Molekularer Kippschalter
Gesamtes elektromechanisches Modul misst einen Nanometer.
Die Nanotechnologie macht immer neue Miniaturrekorde möglich. Doch der Verkleinerung elektronischer Bauteile sind physikalische Grenzen gesetzt, die bald erreicht sein werden. Neuartige Materialien und Bauelemente sind gefragt. Hier setzt die molekulare Elektronik an. Wissenschaftlern des Karlsruher Instituts für Technologie KIT ist es jetzt gelungen, einen molekularen Kippschalter zu entwickeln, der nicht nur in der gewählten Position verbleibt, sondern den man auch beliebig oft umlegen kann.
Abb.: Der molekulare Kontakt kann sowohl mechanisch als auch elektrostatisch an- und ausgeschaltet werden. (Künstl.
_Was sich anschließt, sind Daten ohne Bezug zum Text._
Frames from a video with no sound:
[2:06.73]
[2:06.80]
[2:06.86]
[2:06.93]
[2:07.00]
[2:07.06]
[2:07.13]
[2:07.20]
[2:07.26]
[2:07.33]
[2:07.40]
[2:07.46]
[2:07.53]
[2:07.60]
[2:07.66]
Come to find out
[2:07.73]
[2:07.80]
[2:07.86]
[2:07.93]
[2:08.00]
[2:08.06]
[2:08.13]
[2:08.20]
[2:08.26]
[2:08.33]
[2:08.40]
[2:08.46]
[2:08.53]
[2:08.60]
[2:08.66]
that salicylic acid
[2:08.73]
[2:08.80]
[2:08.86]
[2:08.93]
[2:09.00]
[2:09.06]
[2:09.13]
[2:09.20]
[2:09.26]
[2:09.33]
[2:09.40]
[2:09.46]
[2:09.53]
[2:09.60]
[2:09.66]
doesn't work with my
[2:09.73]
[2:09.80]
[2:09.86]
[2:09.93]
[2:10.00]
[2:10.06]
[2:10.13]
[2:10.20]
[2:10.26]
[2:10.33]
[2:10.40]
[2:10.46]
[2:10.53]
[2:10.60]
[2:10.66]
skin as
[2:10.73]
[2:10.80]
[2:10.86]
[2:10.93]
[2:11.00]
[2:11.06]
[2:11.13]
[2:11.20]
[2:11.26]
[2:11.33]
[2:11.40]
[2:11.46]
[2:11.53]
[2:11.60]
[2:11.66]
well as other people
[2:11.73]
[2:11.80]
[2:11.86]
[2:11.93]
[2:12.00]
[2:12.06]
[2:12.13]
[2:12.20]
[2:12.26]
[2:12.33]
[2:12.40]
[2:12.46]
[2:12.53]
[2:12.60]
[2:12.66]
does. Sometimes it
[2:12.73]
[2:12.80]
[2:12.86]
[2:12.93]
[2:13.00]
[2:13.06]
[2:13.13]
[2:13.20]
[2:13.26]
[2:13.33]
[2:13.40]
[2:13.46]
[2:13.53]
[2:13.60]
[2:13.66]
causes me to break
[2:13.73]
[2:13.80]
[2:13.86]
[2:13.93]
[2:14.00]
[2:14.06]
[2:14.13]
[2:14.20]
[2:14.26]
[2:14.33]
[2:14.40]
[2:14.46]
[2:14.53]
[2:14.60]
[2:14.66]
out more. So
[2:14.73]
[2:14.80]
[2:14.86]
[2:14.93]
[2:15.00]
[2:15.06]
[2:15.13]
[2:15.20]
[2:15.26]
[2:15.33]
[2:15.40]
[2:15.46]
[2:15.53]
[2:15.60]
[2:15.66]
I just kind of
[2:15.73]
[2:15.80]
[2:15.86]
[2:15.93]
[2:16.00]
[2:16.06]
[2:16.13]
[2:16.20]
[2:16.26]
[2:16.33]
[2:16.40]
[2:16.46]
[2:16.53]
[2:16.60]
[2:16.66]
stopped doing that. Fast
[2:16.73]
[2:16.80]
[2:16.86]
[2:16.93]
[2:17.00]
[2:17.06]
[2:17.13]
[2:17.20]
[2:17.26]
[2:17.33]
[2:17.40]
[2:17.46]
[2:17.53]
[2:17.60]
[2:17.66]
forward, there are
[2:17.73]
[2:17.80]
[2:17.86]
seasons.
Illu.: KIT)
Indem herkömmliche siliziumbasierte Bauteile wie hier ein Schalter durch einzelne Moleküle ersetzt werden, könne man zukünftig elektronische Schaltkreise konstruieren, die sich mehr als hundertfach enger auf einen Chip integrieren lassen, sagt Lukas Gerhard vom Institut für Nanotechnologie. Das Grundgerüst des elektromechanischen Molekülschalters besteht aus nur wenigen Kohlenstoffatomen. Drei Schwefelatome bilden die Füße, die auf einer glatten Goldoberfläche fixiert sind. Der Kipphebel endet in einer Nitrilgruppe mit einem Stickstoffatom. Umgelegt wird er, indem eine Spannung angelegt wird und durch das resultierende elektrische Feld eine Kraft auf die Ladung des Stickstoffatoms ausgeübt wird. Dadurch wird Kontakt zu einer zweiten Elektrode – hier der Goldspitze eines Rastertunnelmikroskops – hergestellt.
Der gesamte Schalter misst gerade mal einen Nanometer. Zum Vergleich: Allein die kleinsten in der Halbleitertechnik verwendeten Strukturen haben eine Größe von zehn Nanometern. „Die molekulare Elektronik wäre also ein sehr großer Fortschritt“, sagt Gerhard. Bemerkenswert ist indes nicht nur die Größe des Schalters, sondern vor allem, dass er zuverlässig und vorhersehbar arbeitet. Das heißt, eine Betätigung führt immer eindeutig zu einem Schaltzustand, der Kontakt ist also entweder offen oder geschlossen. Bislang scheiterte die Umsetzung dieses Prinzips oft daran, dass die elektrische Kontaktierung einzelner Moleküle nur unzureichend kontrollierbar war. Den KIT-Forschern ist es jetzt erstmalig geglückt, einen solchen Kontakt zwischen Molekül und Goldspitze elektrisch und mechanisch beliebig oft zu öffnen und zu schließen, ohne dass plastische Verformungen auftraten.
Der Fortschritt in der synthetischen Chemie habe zwar dazu geführt, dass eine große Vielfalt von unterschiedlichen molekularen Bausteinen in milliardenfacher, Atom für Atom identischer Ausfertigung bereitgestellt werden könne, so Gerhard. „Um sie aber miteinander verschalten zu können, muss man sie so schonend berühren können, dass sie dabei nicht beschädigt werden.“ Darin, dass eine so schonende Verfahrensweise nun erstmals gelungen sei, sieht er die entscheidende Neuerung.